By this point, you’ve probably heard about the problem: The United States wastes a huge amount of food, as much as $165 billion worth of it every year, or 40 percent of what is produced. In recent years, the issue has received increased attention from environmentalists, the media, and even President Obama, who set a goal to cut food waste in half by 2030.

The question, however, is how do we get there? Some countries, such as Denmark, have made great strides—but there are deep-seated business practices and cultural attitudes toward food in the U.S. that make eating anything that could be categorized as trash, for example, difficult to sell.

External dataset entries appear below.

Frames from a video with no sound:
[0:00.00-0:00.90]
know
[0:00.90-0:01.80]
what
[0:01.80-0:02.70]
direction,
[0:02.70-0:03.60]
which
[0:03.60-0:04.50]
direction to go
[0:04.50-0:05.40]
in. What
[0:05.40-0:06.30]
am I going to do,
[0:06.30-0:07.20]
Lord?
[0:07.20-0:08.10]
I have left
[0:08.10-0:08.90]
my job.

Now, a new report published by the coalition of business, public health, and environmental groups called ReFED is proposing a food-waste diet for the country. The ambitious proposal would cut waste by 20 percent over a decade—and save consumers $6 billion annually. ReFED lays out 27 solutions across the food chain, which would result in 1.8 billion meals recovered and 1.6 trillion gallons of water saved. The various means of conservation are wide ranging—from packaging innovations to changes in the cold chain—but the Food Recovery Hierarchy prioritizes prevention first, followed by recovery, and finally recycling. In other words, the goal is not to compost all of the $218 billion worth of food thrown away in the U.S. annually—it’s to have drastically less food that needs to be recycled in some manner.